The first thing we did when I got my salary that month was to buy furniture – a couch from a Russian-owned furniture shop at Keele and Finch. And then in December, on boxing day, we bought a television.

Ruth & Rakhee
The Chamber already had two-member staff – Rakhee Shah, a young, sprightly Gujarati woman who spoke fluent Tamil and who’d managed the administration of the Chamber effortlessly; and Ruth, a Kenyan-Canadian who was the Chamber’s membership coordinator. Unfortunately, within a few months, both Rakhee and Ruth were out of the Chamber.

Ruth was eased out to make way for Tarun Verma, a young immigrant from Chandigarh, and Rakhee had to leave because of sudden hospitalisation. Subsequently, Pawan Chankotra joined the Chamber during PBDCanada2011. He continues to serve the Chamber.

With Pawan and Tarun
The ICCC was at that time over three decades old organisation and its membership and leadership comprised a close-knit circle of first-generation entrepreneurs and professionals and thanks to its leadership at that time, especially Asha and Satish, I came in close contact with a number of prominent business leaders in the Indo-Canadian community.

The first event that I participated because of my association with the ICCC was the Mahutsav organised by Harpreet Sethi, a dynamic entrepreneur. The ICCC’s own Holiday Dinner and Dance followed this program in November 2009, and the year closed with an Open House for attracting new members.

As with any organisation of this size and spread, there were (and are) different factions in the ICCC’s leadership and one group couldn’t get along with another group. However, all the groups worked for the interest of the Chamber, even if they couldn’t find common ground to work together. 

And everyone supported me despite their own differences. I was able to create a new, forceful and dynamic profile of the Chamber and its leadership by constantly interacting with its membership, stakeholders and sponsors.

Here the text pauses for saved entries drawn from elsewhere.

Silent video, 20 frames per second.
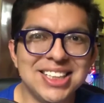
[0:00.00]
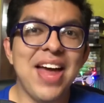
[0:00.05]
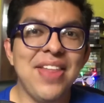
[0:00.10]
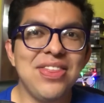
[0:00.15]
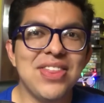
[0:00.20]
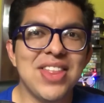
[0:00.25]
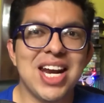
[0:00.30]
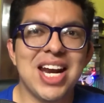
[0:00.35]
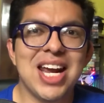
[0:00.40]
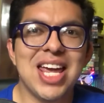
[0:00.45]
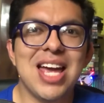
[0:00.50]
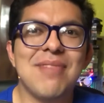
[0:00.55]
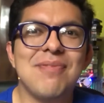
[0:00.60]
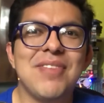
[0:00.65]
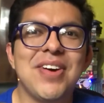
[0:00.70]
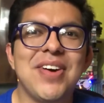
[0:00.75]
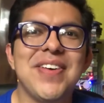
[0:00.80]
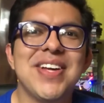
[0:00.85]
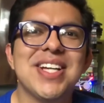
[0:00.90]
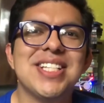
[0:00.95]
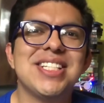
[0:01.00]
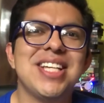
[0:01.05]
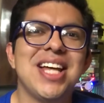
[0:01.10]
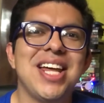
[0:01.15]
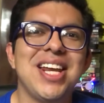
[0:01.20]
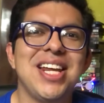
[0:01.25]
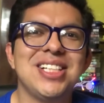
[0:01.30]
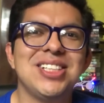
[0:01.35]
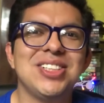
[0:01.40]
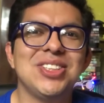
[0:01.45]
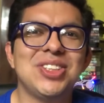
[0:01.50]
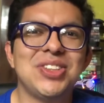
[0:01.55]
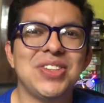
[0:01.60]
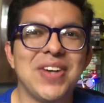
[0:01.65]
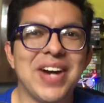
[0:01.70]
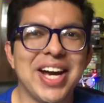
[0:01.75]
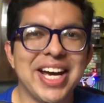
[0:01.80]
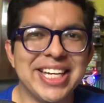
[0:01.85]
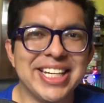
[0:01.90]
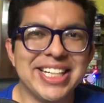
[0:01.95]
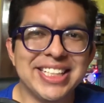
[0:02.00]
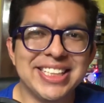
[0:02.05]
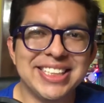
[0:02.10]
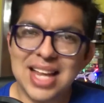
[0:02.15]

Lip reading: and that I am very excited to try.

My interactions with Satish developed a personal bond that has lasted for many years. Asha Luthra, Pankaj Mehra and Imtiaz Seyid deeply enriched my understanding of not just the ICCC but also of the Indo-Canadian community. From the quietly efficient Harjit Kalsi, I learnt the intricacies of organising mega events with over a thousand guests. 

There were so many others who enriched me professionally in the first few months of my association with the ICCC – Kundan and Surbhi Joshi, Vinay Nagpal, Jim Sahdra, and others. In the years to follow, there'd be many more.

There were community leaders such as Yogesh Sharma, who invited me to his home and introduced me to a group of Marwaris which included Naval Bajaj and Dharam Jain, Sampat Poddar and Rakesh Goenka, among others. Naval and Dharam were instrumental in ousting me from the Chamber five years later, but that’s another story and it’ll have to wait to be told. They remain friends.

I also met Vasu Chanchlani and Aditya Jha and developed a great personal rapport with both. Vasu is no longer with us, but Aditya performs the role of an older brother in my life, a person to whom I turn to when I need advice.


2009 ended on an upbeat note for us. Finally, we were well on our way to settling down in Canada. The risk and gamble that we’d taken in 2002 seem all working out just fine (see the photo at the top of the post).